Há um exagero hiperbólico na ideia fixa de que a prisão é a única das penas possíveis. E todas as formas alternativas a ela acabam consideradas como impunidade –até mesmo um regime semiaberto.
Há uma crença despropositada de que o rigor penal traz tranquilidade social.
Mesmo depois de anos de experiência frustradas com leis rigorosas, como a dos Crimes Hediondos, que não reduziu a incidência penal e ainda deixou como legado uma extensa massa carcerária, o crescimento da prisão feminina e a organização das facções criminosas.
Não fosse isso o país não estaria discutindo a redução da maioridade (para superpovoar um barco que já afunda por excesso de peso) e o Senado não estaria se movendo para aprovar com presteza um novo Código Penal que aumentará ainda mais o contingente carcerário, inclusive ao postergar progressões de regime.
Mas a questão não é apenas legal.
O rigorismo judiciário reduziu fortemente o impacto de uma lei criada com o propósito de diminuir o alto índice de prisão provisória, que orbita perto da casa dos 50% -mais de 70% em alguns Estados.
As medidas alternativas à prisão, em interpretações rigorosas que vão se tornando dominantes, se transformam em alternativas à liberdade, como é o caso do revigoramento da fiança.
E a lei da detração, destinada justamente a compensar com progressão o tempo longevo das prisões provisórias, padece no esquecimento.
O descaso com as cadeias, e com a cadeia de acontecimentos que chegam à sua deterioração, ocorre, em grande medida, porque lá se encontra a parcela mais desprovida da sociedade.
Suas defesas dependem do próprio Estado, que as negligencia com Defensorias Públicas aquém da necessidade.
Sua capacidade de sensibilizar a mídia é quase desprezível, salvo quando as imagens permitem um sensacionalismo passageiro.
Sua influência eleitoral é irrisória, porque, como se sabe, nem mesmo os presos que têm na Constituição direito a voto, conseguem exercê-lo.
Mas só há mais pobres, negros e pardos nas prisões, porque na hora da fiscalização, da vigilância das ruas, dos controles nos estabelecimentos comerciais, aí sim, eles são o público preferencial.

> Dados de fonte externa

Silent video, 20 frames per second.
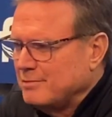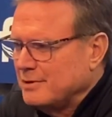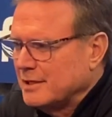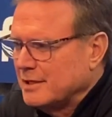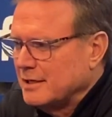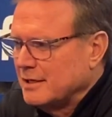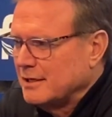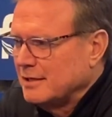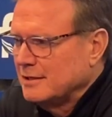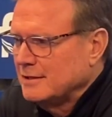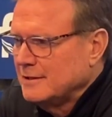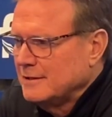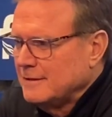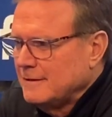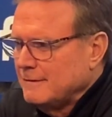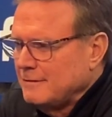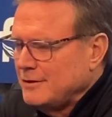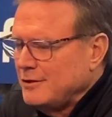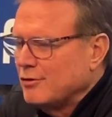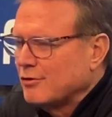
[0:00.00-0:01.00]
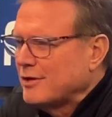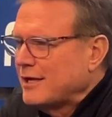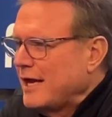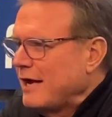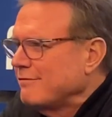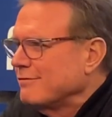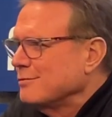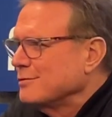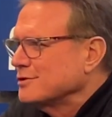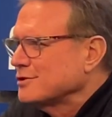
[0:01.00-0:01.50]
But, you know,
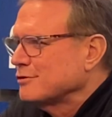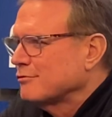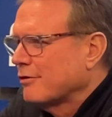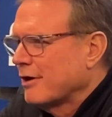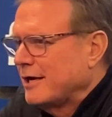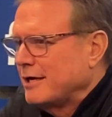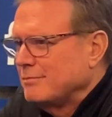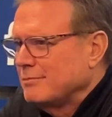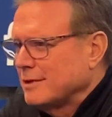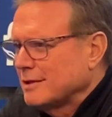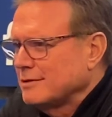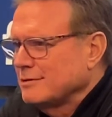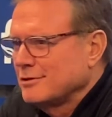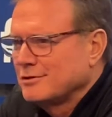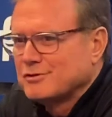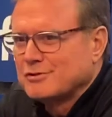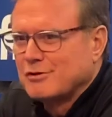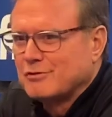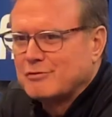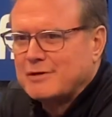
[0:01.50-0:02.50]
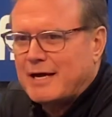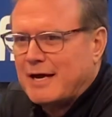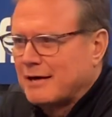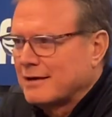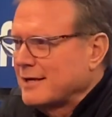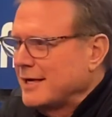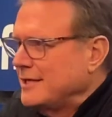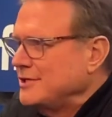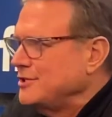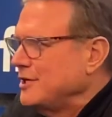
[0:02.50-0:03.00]
Kevin was great, but there's no doubt
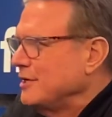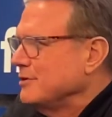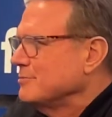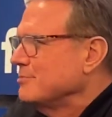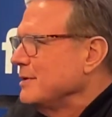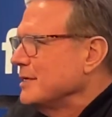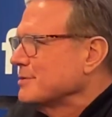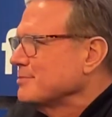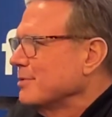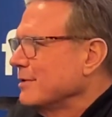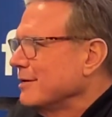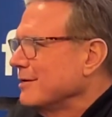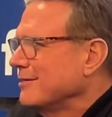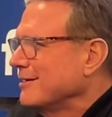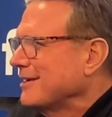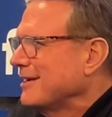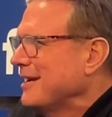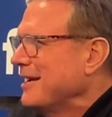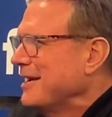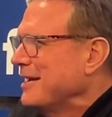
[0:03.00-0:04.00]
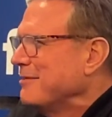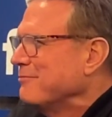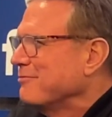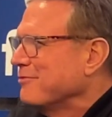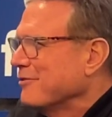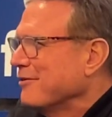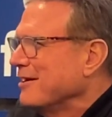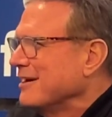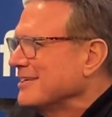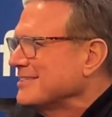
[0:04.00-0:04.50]
KJ is the best player in the game
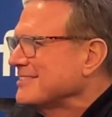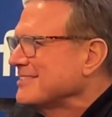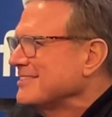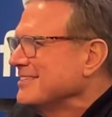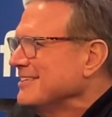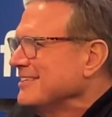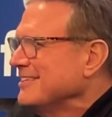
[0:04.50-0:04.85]
for us.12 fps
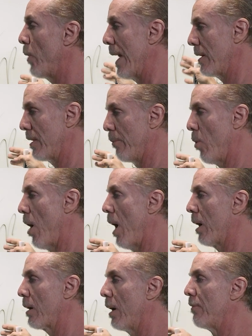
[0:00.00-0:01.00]
random
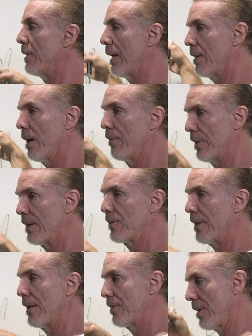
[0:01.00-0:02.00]
walk of let's
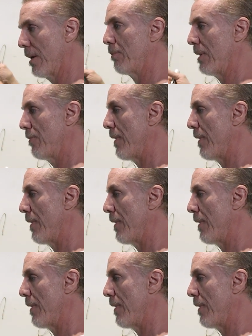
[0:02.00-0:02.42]
say it's going to be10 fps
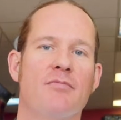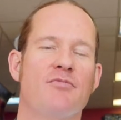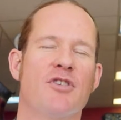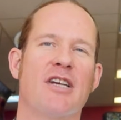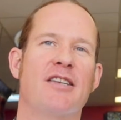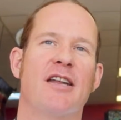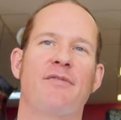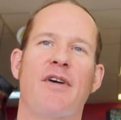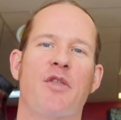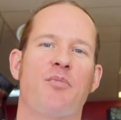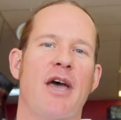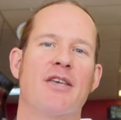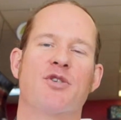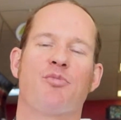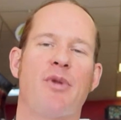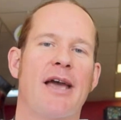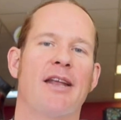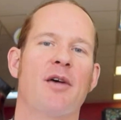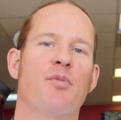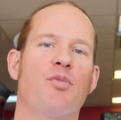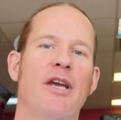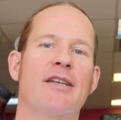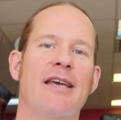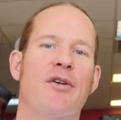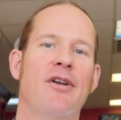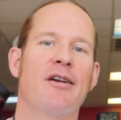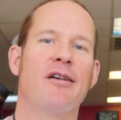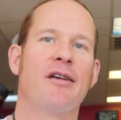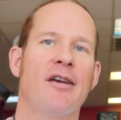Just identify the pest or bag it up and bring it down here,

Das batidas policiais às revistas humilhantes, das operações sufoco nas entradas das favelas ao controle de coletivos que se dirigem a bairros nobres, da repressão aos bailes funks ao "rolezinho" em shopping center.

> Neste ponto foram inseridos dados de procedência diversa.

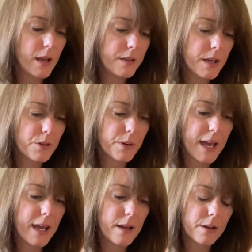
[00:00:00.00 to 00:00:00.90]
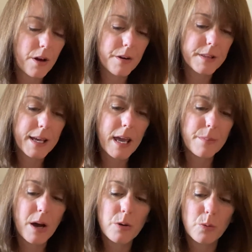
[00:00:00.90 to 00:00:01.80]
The other card that came
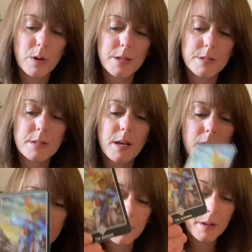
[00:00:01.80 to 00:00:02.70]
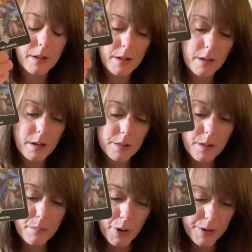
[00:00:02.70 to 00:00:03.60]
out was the
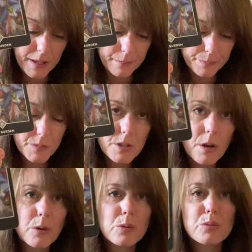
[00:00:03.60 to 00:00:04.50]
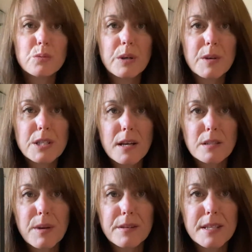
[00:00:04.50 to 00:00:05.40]
burden. So when we talked
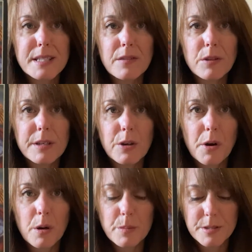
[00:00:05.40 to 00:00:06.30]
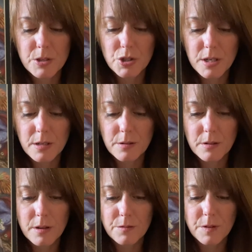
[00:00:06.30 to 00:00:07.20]
about the devil in your heart position
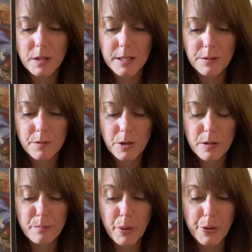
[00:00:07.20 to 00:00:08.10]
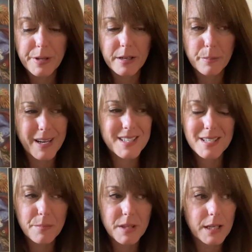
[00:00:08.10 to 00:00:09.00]
and feeling very burdened by
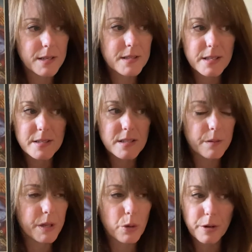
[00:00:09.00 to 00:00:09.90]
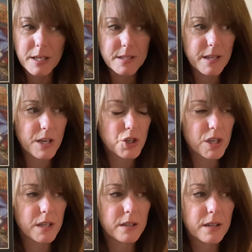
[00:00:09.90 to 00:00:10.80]
something, a system, an
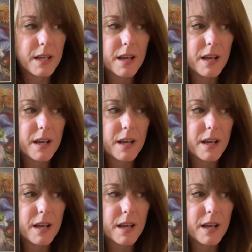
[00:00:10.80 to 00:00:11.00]
organization,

Se há algum serviço público que tem o excluído como prioridade, este sem dúvida alguma é a segurança.
Ao impor mais e mais punições, construindo um sistema prisional incapaz de se administrar, e ao mesmo tempo reafirmando a seletividade do direito penal, o país vai passo a passo concretizando um apartheid com cor local.
Onde o interior do Maranhão e os shoppings-center das grandes cidades estão menos distantes do que parecem.